[Opening Raw data section]

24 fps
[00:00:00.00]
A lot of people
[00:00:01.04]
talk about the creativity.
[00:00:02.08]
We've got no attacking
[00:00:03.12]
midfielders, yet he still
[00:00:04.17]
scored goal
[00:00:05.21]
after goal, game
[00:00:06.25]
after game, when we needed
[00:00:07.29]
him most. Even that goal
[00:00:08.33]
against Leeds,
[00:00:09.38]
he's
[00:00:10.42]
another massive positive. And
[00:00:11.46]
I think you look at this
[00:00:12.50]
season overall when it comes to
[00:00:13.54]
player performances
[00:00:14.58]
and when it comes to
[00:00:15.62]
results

[Closing Raw data section]

What to produce:
Your task is to restate, word for word, each line from the one that includes "[00:00:11.46]" to the end of the records, with both ends included and nothing else.

Finished exercise:
[00:00:11.46]
I think you look at this
[00:00:12.50]
season overall when it comes to
[00:00:13.54]
player performances
[00:00:14.58]
and when it comes to
[00:00:15.62]
results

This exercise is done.